== INPUT MATERIAL ==
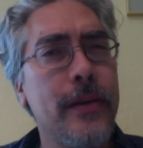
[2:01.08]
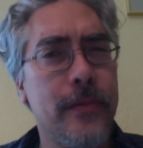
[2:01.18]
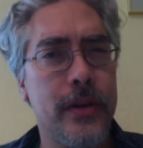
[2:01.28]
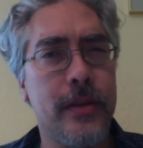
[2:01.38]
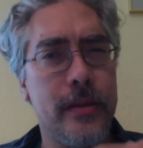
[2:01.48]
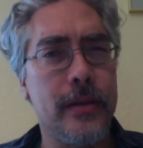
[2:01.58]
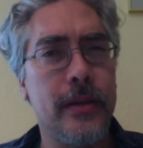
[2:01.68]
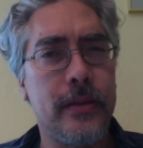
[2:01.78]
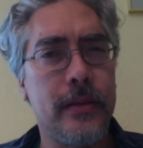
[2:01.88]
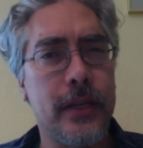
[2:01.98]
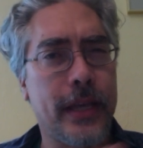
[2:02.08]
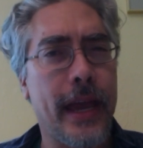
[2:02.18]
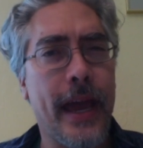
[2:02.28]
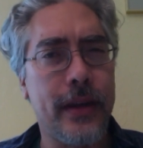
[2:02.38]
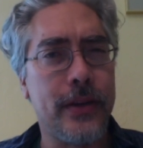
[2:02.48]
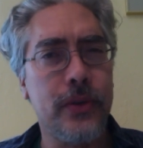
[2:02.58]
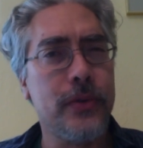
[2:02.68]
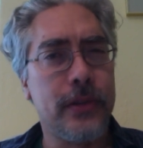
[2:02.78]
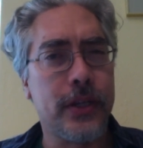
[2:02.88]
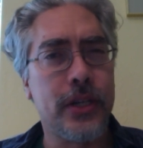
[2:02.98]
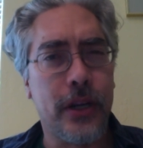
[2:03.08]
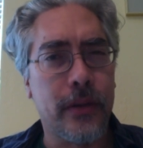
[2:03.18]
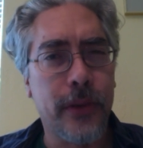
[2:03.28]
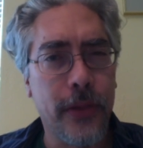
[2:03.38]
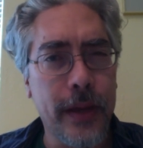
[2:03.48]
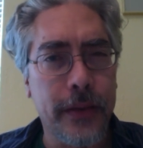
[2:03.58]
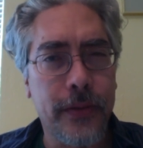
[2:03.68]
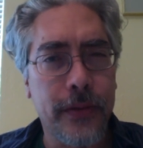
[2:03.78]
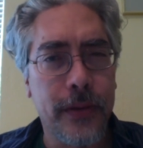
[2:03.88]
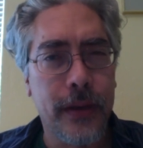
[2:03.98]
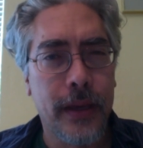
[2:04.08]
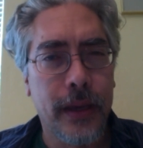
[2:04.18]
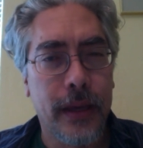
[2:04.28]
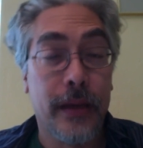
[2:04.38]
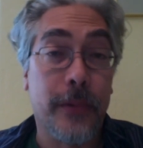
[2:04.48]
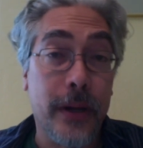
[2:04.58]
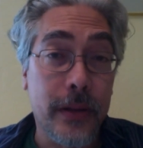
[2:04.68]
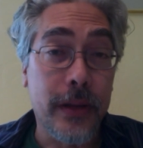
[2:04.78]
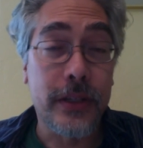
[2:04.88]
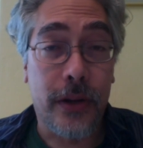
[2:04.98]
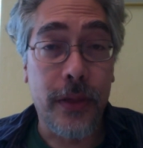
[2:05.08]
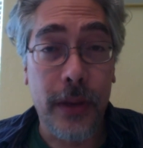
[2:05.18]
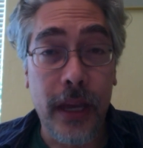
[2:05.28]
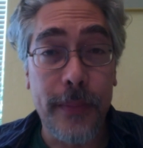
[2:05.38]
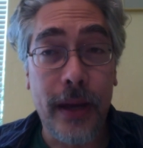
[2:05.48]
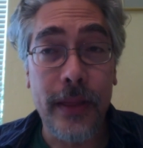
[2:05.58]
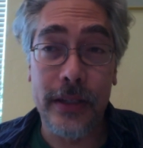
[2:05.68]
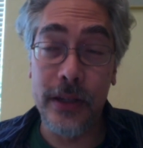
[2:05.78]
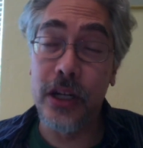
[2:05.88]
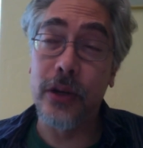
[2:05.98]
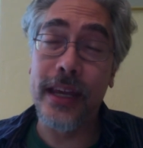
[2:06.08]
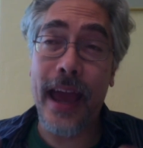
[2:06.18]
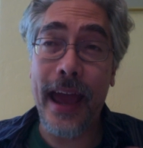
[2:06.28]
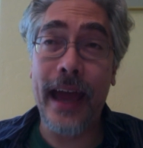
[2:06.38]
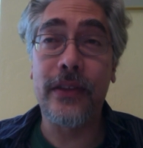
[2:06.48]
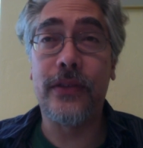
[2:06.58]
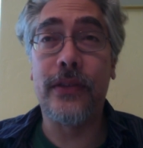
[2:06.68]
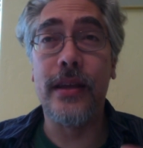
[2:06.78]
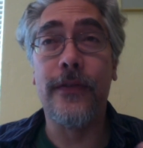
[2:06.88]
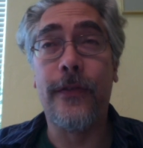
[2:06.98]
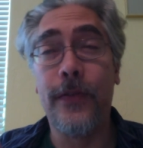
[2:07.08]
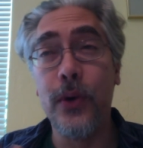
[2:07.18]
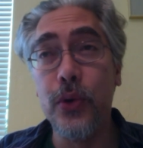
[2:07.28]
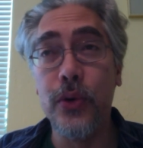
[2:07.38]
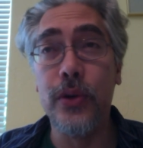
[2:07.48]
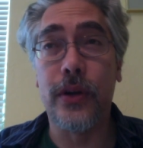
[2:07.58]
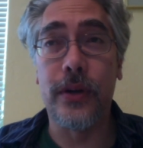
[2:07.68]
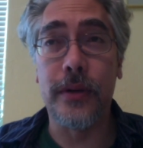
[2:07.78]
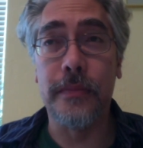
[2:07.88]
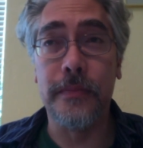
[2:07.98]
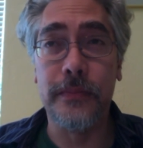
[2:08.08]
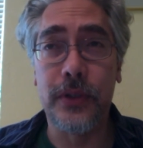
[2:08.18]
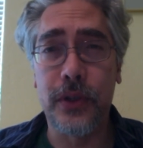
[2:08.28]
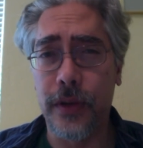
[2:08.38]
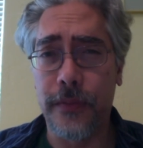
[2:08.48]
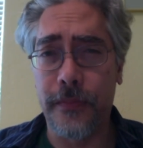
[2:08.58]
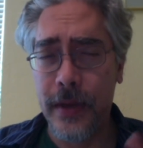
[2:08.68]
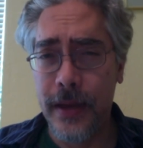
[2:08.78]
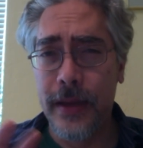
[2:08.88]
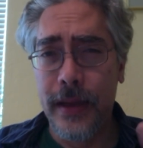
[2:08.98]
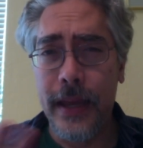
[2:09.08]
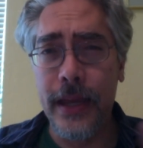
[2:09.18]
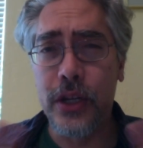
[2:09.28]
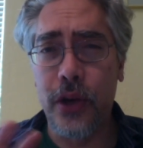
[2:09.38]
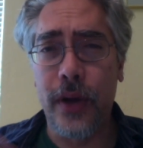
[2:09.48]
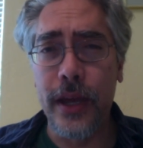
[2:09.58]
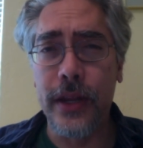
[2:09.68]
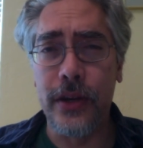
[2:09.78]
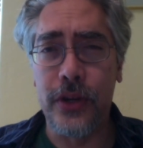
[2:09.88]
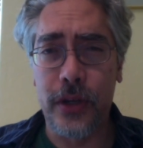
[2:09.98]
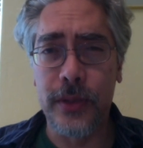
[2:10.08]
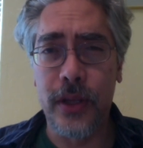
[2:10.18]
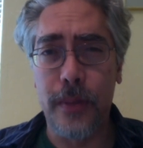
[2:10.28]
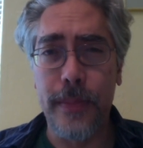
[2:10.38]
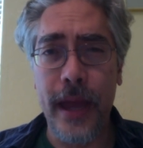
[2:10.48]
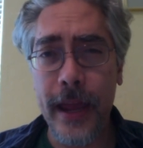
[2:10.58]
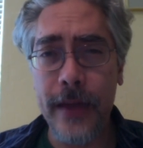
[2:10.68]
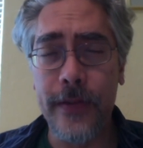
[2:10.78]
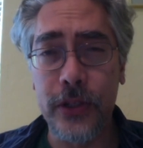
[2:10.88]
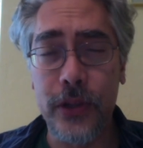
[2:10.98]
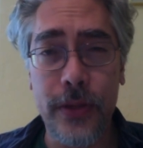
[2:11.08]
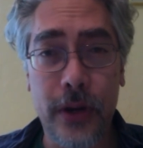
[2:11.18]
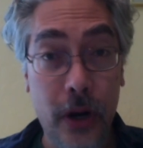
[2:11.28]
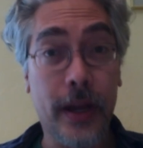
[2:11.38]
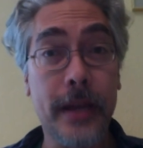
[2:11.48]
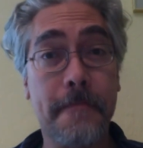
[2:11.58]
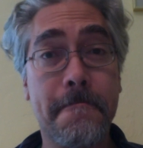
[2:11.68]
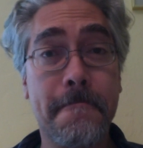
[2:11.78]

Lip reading: would this cat do such terrible things? Well, I started thinking about this. Cats and food are sort of integrated in terms of their behavior. So I thought, all right,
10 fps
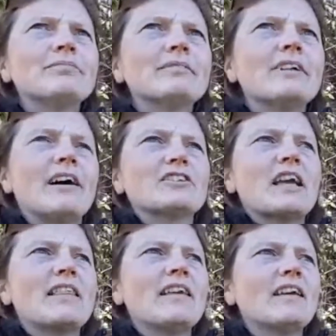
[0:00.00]
gosh, I
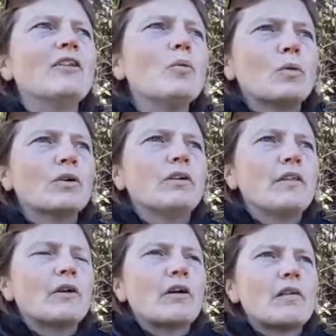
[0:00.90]
think in the world
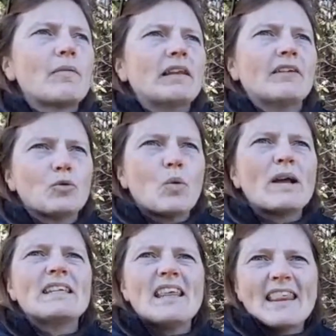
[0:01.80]
there are something like
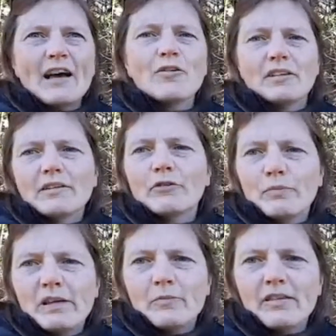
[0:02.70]
20,000 different
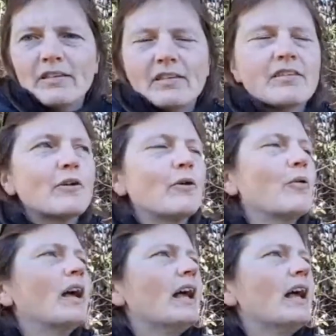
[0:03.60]
bee species. So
===
# WHAT IS EXPECTED:
Reproduce the lines above letter for letter. The pictures stay behind.

# EXERCISE SOLUTION:
[2:01.08]
[2:01.18]
[2:01.28]
[2:01.38]
[2:01.48]
[2:01.58]
[2:01.68]
[2:01.78]
[2:01.88]
[2:01.98]
[2:02.08]
[2:02.18]
[2:02.28]
[2:02.38]
[2:02.48]
[2:02.58]
[2:02.68]
[2:02.78]
[2:02.88]
[2:02.98]
[2:03.08]
[2:03.18]
[2:03.28]
[2:03.38]
[2:03.48]
[2:03.58]
[2:03.68]
[2:03.78]
[2:03.88]
[2:03.98]
[2:04.08]
[2:04.18]
[2:04.28]
[2:04.38]
[2:04.48]
[2:04.58]
[2:04.68]
[2:04.78]
[2:04.88]
[2:04.98]
[2:05.08]
[2:05.18]
[2:05.28]
[2:05.38]
[2:05.48]
[2:05.58]
[2:05.68]
[2:05.78]
[2:05.88]
[2:05.98]
[2:06.08]
[2:06.18]
[2:06.28]
[2:06.38]
[2:06.48]
[2:06.58]
[2:06.68]
[2:06.78]
[2:06.88]
[2:06.98]
[2:07.08]
[2:07.18]
[2:07.28]
[2:07.38]
[2:07.48]
[2:07.58]
[2:07.68]
[2:07.78]
[2:07.88]
[2:07.98]
[2:08.08]
[2:08.18]
[2:08.28]
[2:08.38]
[2:08.48]
[2:08.58]
[2:08.68]
[2:08.78]
[2:08.88]
[2:08.98]
[2:09.08]
[2:09.18]
[2:09.28]
[2:09.38]
[2:09.48]
[2:09.58]
[2:09.68]
[2:09.78]
[2:09.88]
[2:09.98]
[2:10.08]
[2:10.18]
[2:10.28]
[2:10.38]
[2:10.48]
[2:10.58]
[2:10.68]
[2:10.78]
[2:10.88]
[2:10.98]
[2:11.08]
[2:11.18]
[2:11.28]
[2:11.38]
[2:11.48]
[2:11.58]
[2:11.68]
[2:11.78]

Lip reading: would this cat do such terrible things? Well, I started thinking about this. Cats and food are sort of integrated in terms of their behavior. So I thought, all right,
10 fps
[0:00.00]
gosh, I
[0:00.90]
think in the world
[0:01.80]
there are something like
[0:02.70]
20,000 different
[0:03.60]
bee species. So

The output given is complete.